ABOUT THIS EXERCISE → Reproduce each line below precisely. Drop the pictures.

Stored data:
* * * *
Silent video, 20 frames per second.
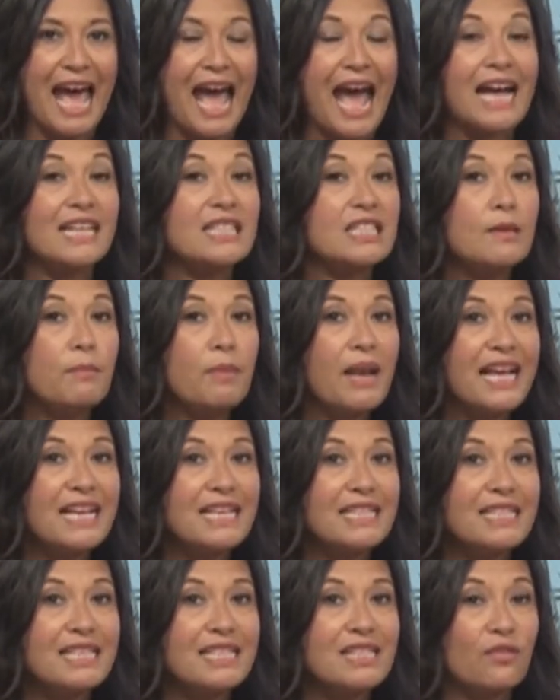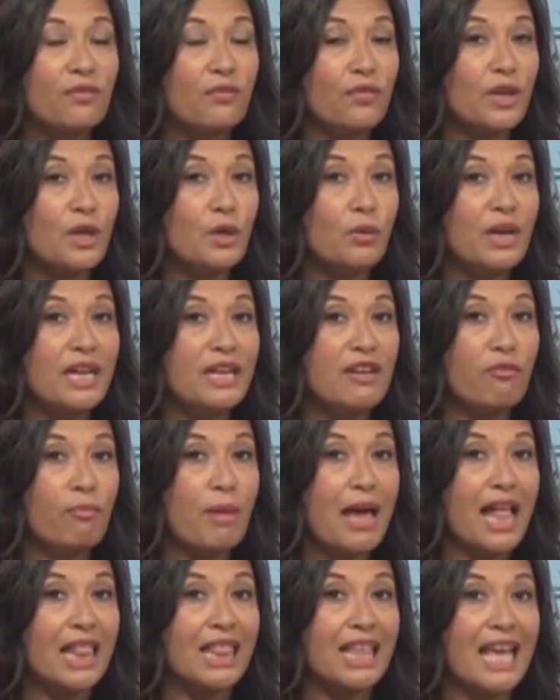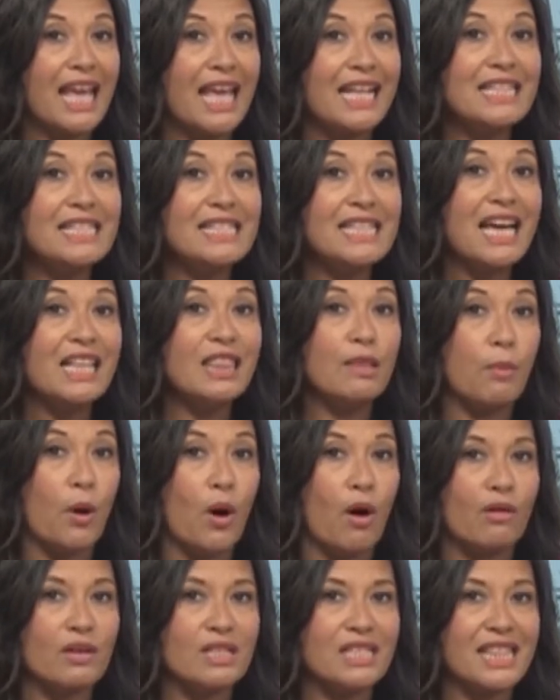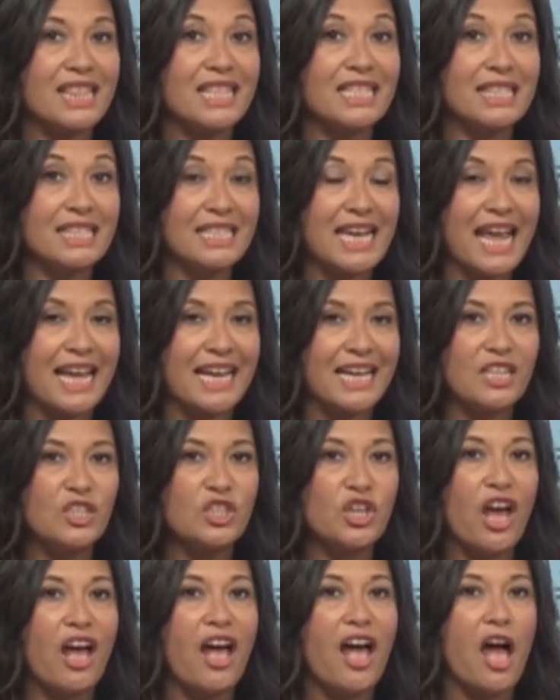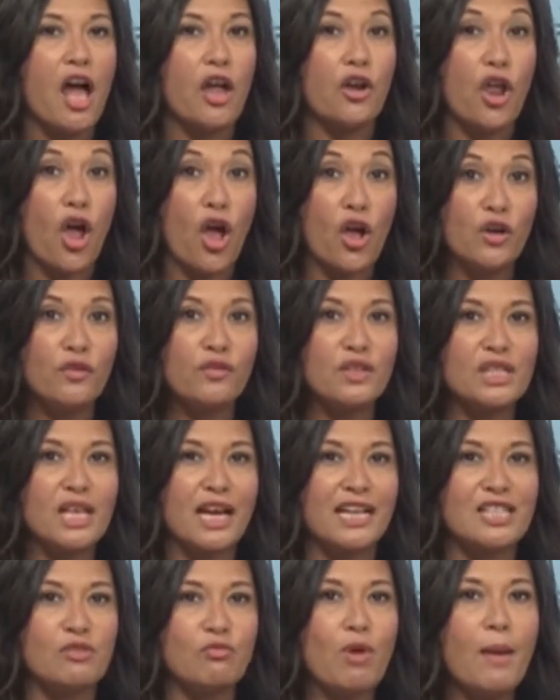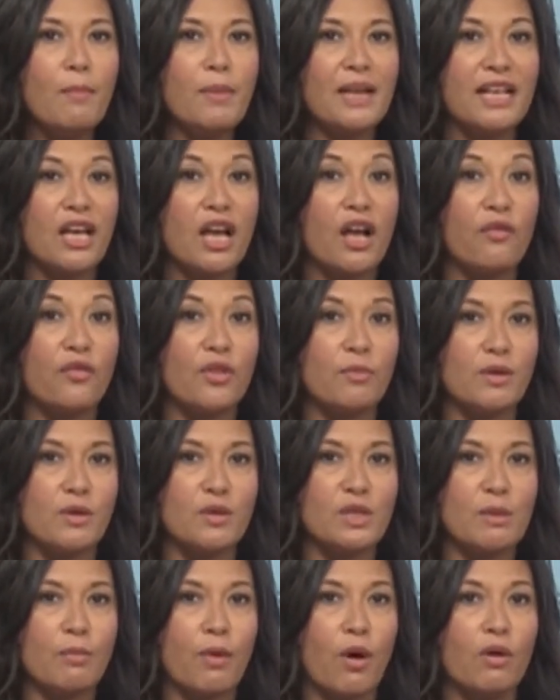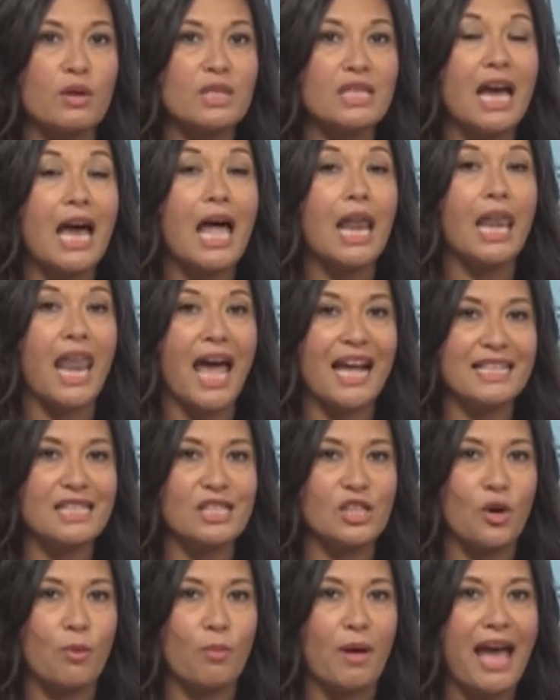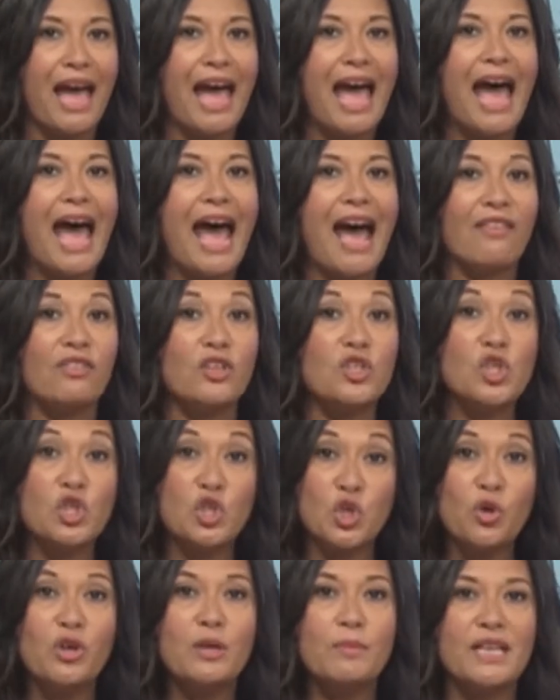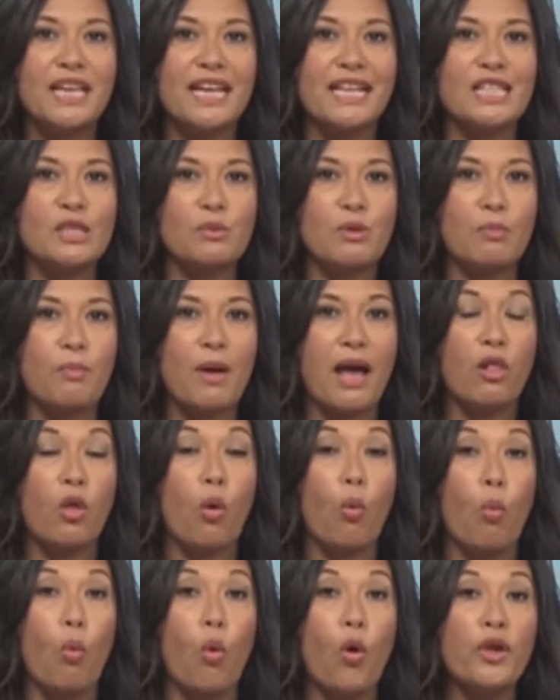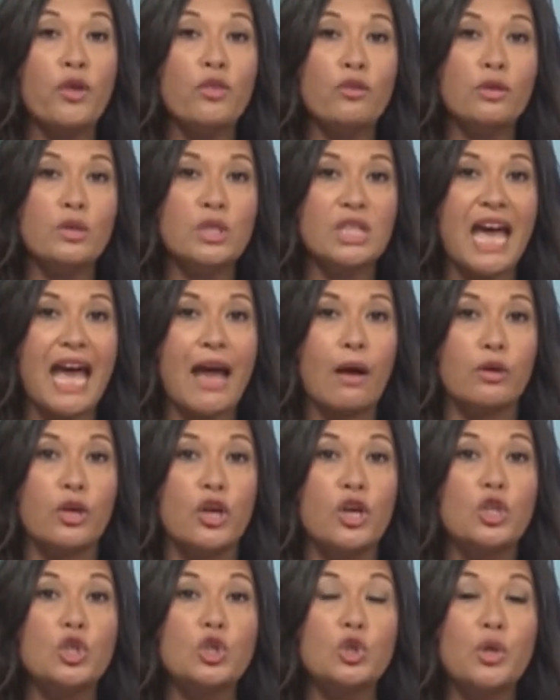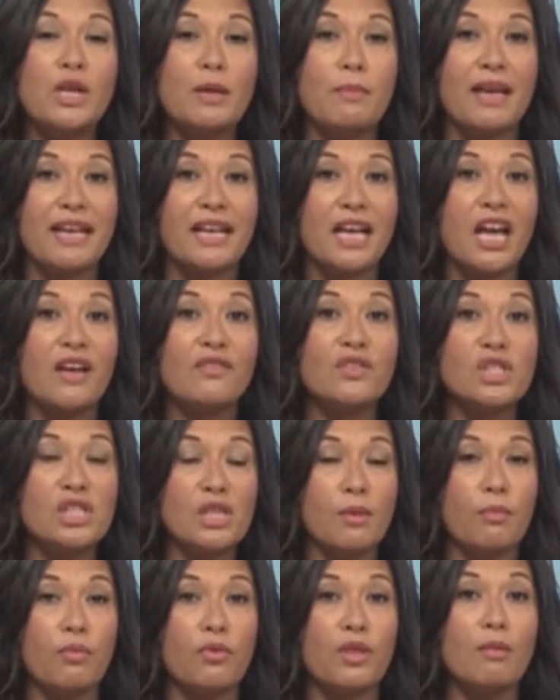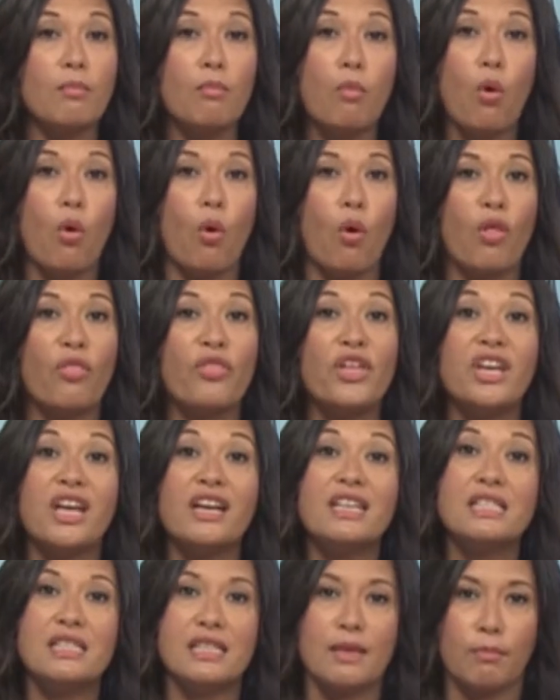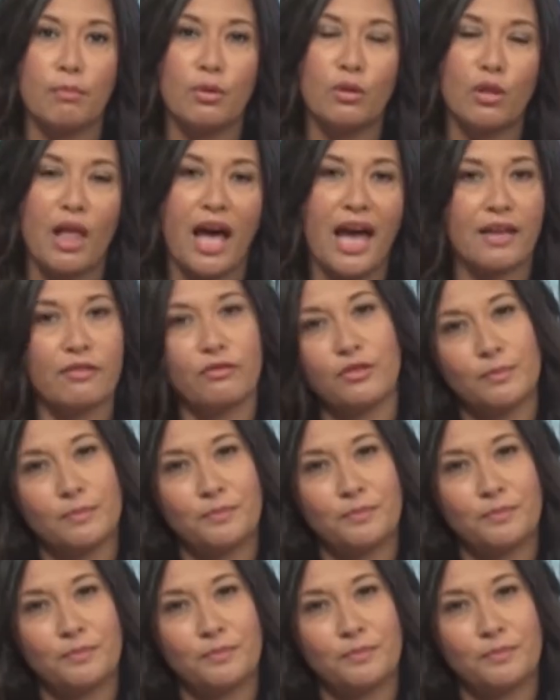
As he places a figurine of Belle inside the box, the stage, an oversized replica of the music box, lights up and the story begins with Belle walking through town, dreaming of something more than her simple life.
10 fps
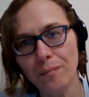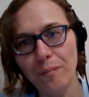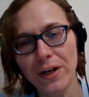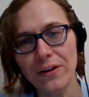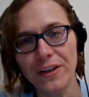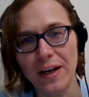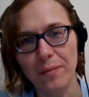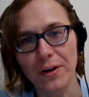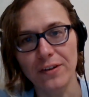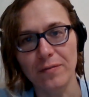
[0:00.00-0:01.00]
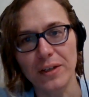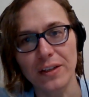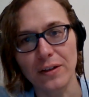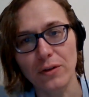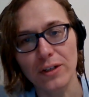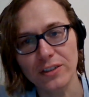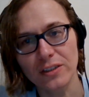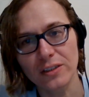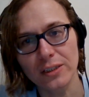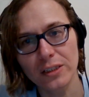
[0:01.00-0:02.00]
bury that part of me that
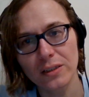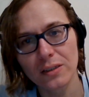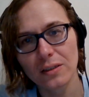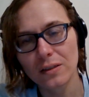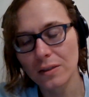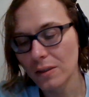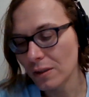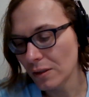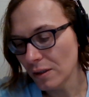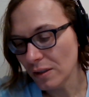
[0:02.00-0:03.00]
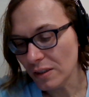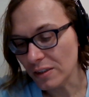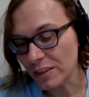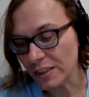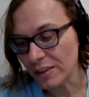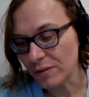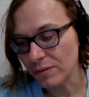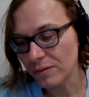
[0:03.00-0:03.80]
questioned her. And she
* * * *
SOLUTION →
Silent video, 20 frames per second.
As he places a figurine of Belle inside the box, the stage, an oversized replica of the music box, lights up and the story begins with Belle walking through town, dreaming of something more than her simple life.
10 fps
[0:00.00-0:01.00]
[0:01.00-0:02.00]
bury that part of me that
[0:02.00-0:03.00]
[0:03.00-0:03.80]
questioned her. And she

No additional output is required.